Problem to work on: Return nothing but the lines from the line with "[00:10:34.91 to 00:10:35.91]" through the last line of the entries that follow, copied exactly and free of pictures.

==== Input material ====

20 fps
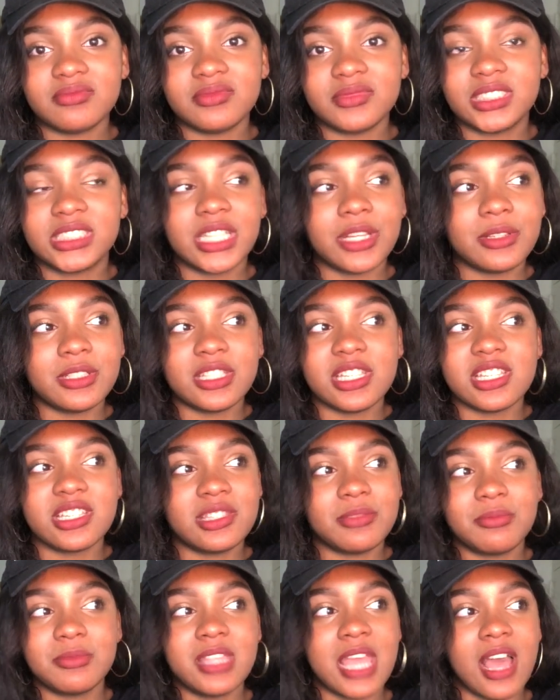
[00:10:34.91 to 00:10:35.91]
She would
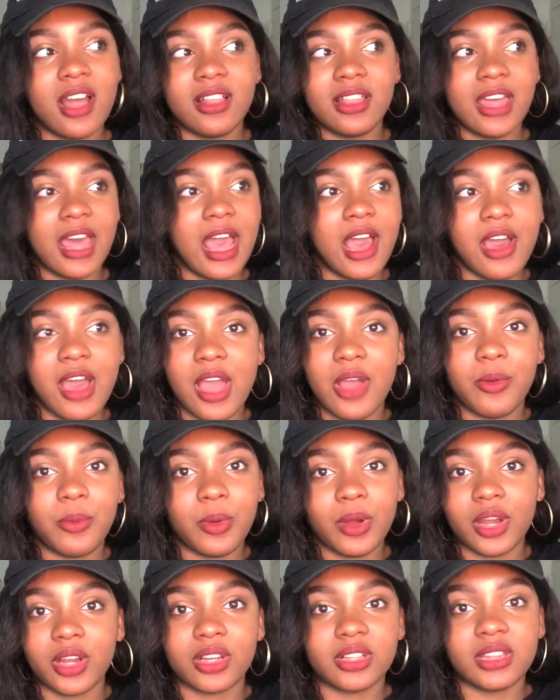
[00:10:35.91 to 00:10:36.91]
just tell it out at
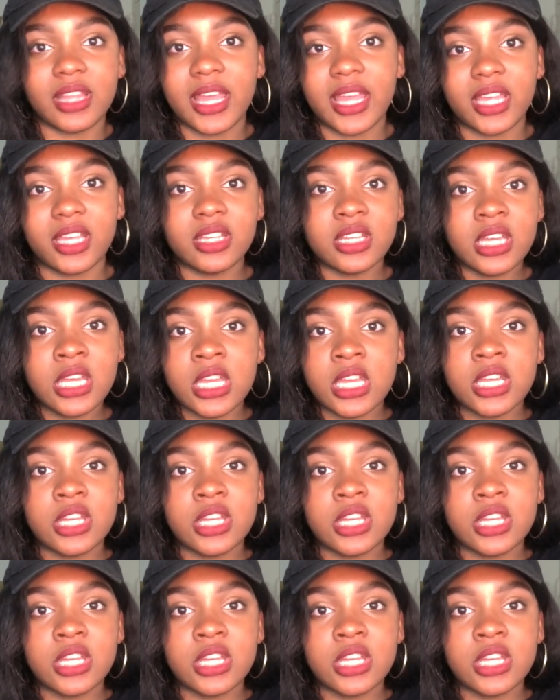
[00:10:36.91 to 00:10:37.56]
work, like,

====

Answer to this exercise:
[00:10:34.91 to 00:10:35.91]
She would
[00:10:35.91 to 00:10:36.91]
just tell it out at
[00:10:36.91 to 00:10:37.56]
work, like,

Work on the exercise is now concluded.